Growing up on the outskirts of Santa Fe, I loved exploring the countryside on the back of my horse. But it was never just my horse and I alone. Irish, my retriever mix puppy-dog, was always by my side. We were determined to set out and imprint the land with paw and hoof prints. Irish loved to explore. He loved picking up the scent of some wild animal and following it loyally until it was gone. He was a terrific dog.

Irish had a thing for naps. He loved lying out in the sun, stretching out his legs, absorbing the sunrays and the heat. He would look up at me with a tongue-lolling smile, I’m sure saying something similar to, “You gotta try this; the sun is perfect right now.” He was a terrific dog.

The days when I was sick with the flu, worshiping the porcelain gods, and certain that my insides were giving out, Irish had a way of comforting me. He would put his nose under my arm and prop up against me—somehow he knew he was giving me strength. And the days when I got really sick—sick with pneumonia—when just breathing took effort, and my lungs felt as if anvils were resting on my chest, Irish never left my bedside. He would lay with me for hours—close to my body, brushing his head against my hand. Calm and tranquil Irish breathed deep, slow breaths. I exercised my lungs to his cadence. He was a terrific dog.

Tricks were mindless for Irish. He would do them for the amusement of humans, and of course for the tasty treats. You could tell he thought they were pointless and trivial, but he’d do them while smiling anyway. Sit, Lie down, Stay, Roll over, Catch, Beg, Up-dog, Play dead, Cover his nose with his paw—all easy-peasy for Irish. He was a terrific dog.

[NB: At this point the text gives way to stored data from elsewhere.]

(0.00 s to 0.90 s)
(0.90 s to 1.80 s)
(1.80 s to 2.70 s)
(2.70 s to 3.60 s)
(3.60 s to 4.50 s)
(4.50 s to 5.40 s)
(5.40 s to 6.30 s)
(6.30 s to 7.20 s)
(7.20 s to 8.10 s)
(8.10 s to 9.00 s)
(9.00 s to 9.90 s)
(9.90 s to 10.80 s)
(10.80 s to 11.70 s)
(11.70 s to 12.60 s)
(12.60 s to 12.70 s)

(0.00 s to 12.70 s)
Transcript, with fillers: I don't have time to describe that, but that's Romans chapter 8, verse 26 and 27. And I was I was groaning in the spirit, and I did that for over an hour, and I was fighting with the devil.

Other dogs never intimidated Irish, or any other pet-friends for that matter. Dog, cat, bird, fish, Irish could live in harmony with all of them. For being a larger dog—sixty pounds—people always commented about how calm, friendly, tranquil, and happy Irish always was. Take him to any dog park, into anyone’s home, or to any new place, and he would fit right in quietly and perfectly. He was a terrific dog.

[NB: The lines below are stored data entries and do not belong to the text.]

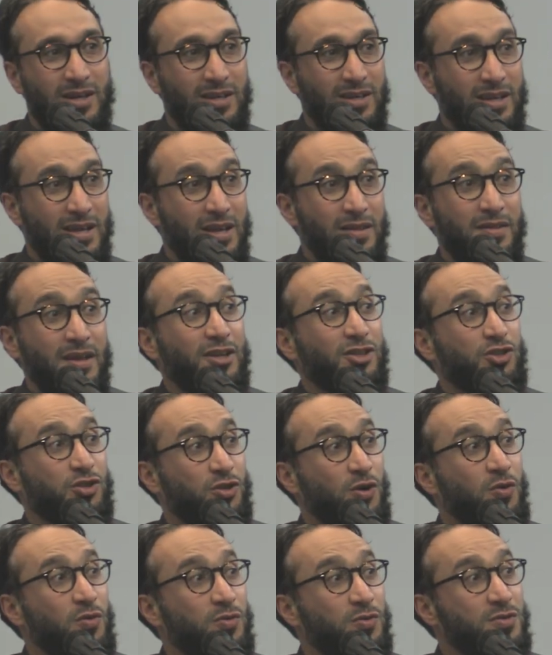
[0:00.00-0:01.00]
Why? That
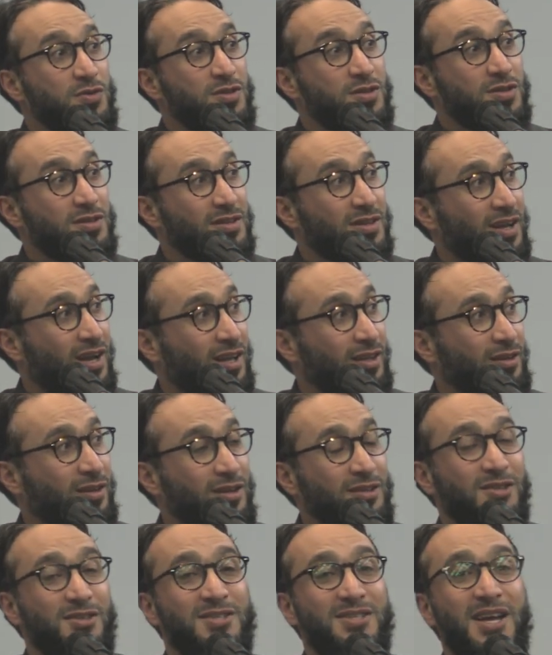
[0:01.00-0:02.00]
shows
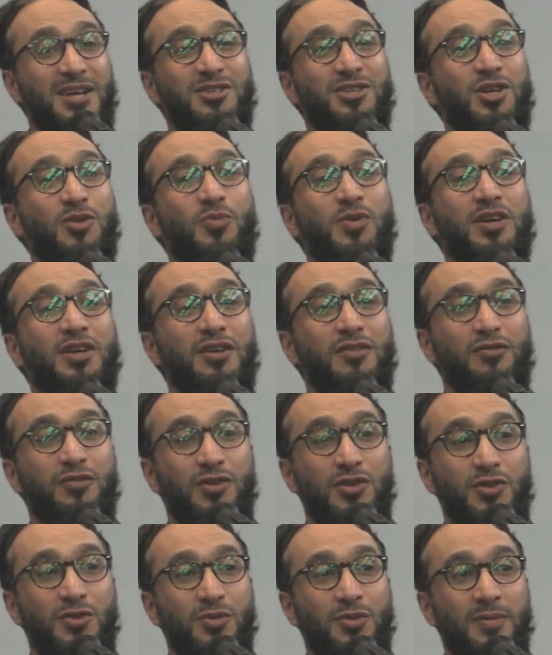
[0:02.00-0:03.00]
Al-Qadr is actually working
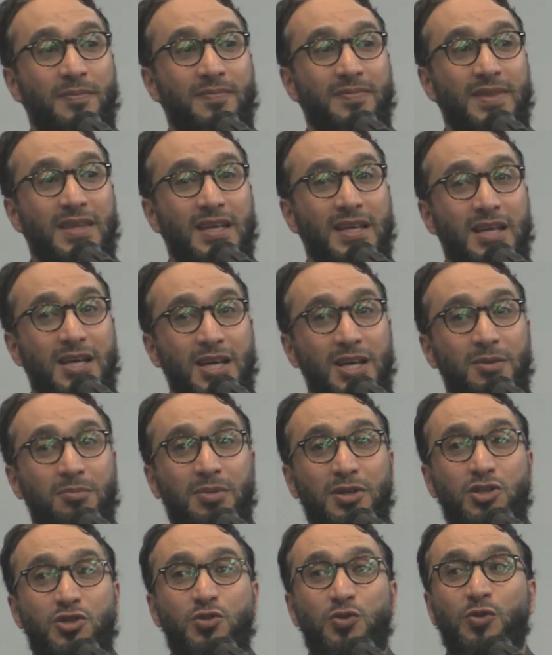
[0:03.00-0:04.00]
for you.
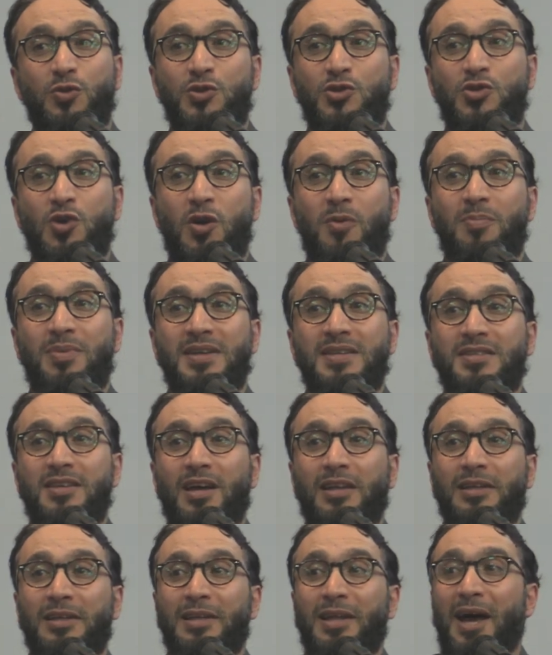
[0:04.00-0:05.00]
But your job
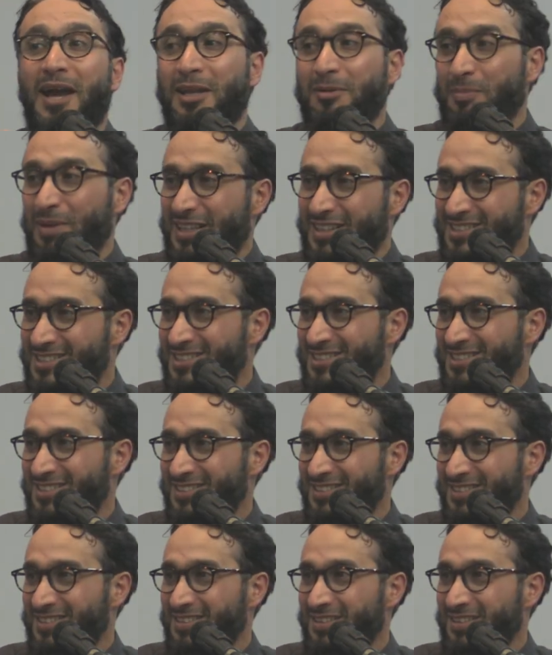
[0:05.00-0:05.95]
is alignment.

Irish was a master on the leash. No matter what was going on around him, he knew right where the leash began and where it ended. He never once pulled on the leash, never dragged whoever held its end. Irish always respected and enjoyed leash walking. If the leash ever looped down and got caught under one of his legs, Irish would lift his paw just perfectly to free the leash out from under him. He was a terrific dog.

Status was always a part of Irish’s life. Whether it was posing for the camera or staring in his own film — A Puppy Named Irish — Irish was comfortable being the star of the show. Naturally, sleeping on the bed with me was always going to be his spot. He never slept up by the pillows—no he wanted his space, too. The foot of the bed was where he loved to sleep. Every night he would jump up, push the covers around with his paws, (it looked like he was swimming when he’d lay there pushing them around) and he would settle in for the night. He was a terrific dog.

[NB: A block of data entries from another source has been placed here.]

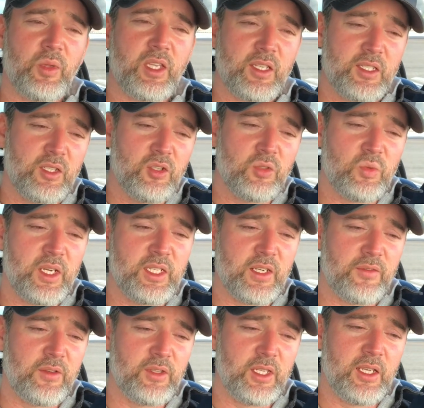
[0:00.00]
But the seal is way
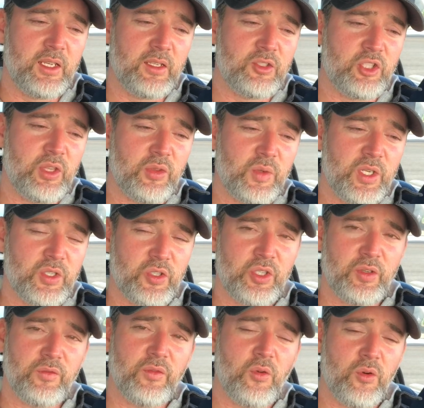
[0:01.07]
different than Gen 3s or
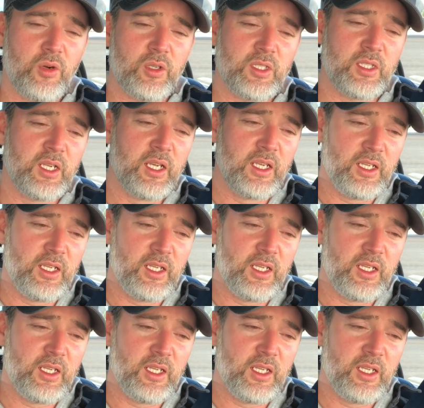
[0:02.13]
Gen 4s.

As Irish got older, his strength and bravery never dwindled. When kidney failure started, he snubbed it, determined not to let it slow him down. When a cancer spot appeared on his leg, surgery didn’t slow him. And when the cancer spot relapsed, and the next round of surgery nearly killed him, he still fought to survive and smiled through a devastating recovery process. When Irish got so thin and frail that he could hardly stand, he fought it, but in the end he had to tell me it was time. I couldn’t bear the thought. The thought of losing the kindred soul whose been by my side through high school, through college, through the hardest and best years of my life, how could I possibly say goodbye? I couldn’t. I still can’t. When I look for him at the foot of my bed every night, the hole inside my heart deepens. Irish has passed but I can’t say goodbye to him. I tell him daily that I will see him again. Somehow, someday, we have to be reunited. He was the perfect son, the perfect companion, and I love him with every part of me. I will miss him forever. He was a terrific soul.


4 thoughts on “Irish

  1. Awww I’m so sorry Genese! It is so very obvious that you not only loved Irish but he loved you back! It’s never easy losing someone you love, even if it is someone with four legs. You’re in my prayers during this time!

  2. I could tell that there was a very special bond between the two of you, Irish seemed to be one of a kind companion (I say companion just because pet was not a strong enough word that seem to suit Irish).

    • Luke, you are absolutely right. The bond between us cannot be explained, and Irish was truly a one-of-a-kind companion. Thank you for your support and wonderful words.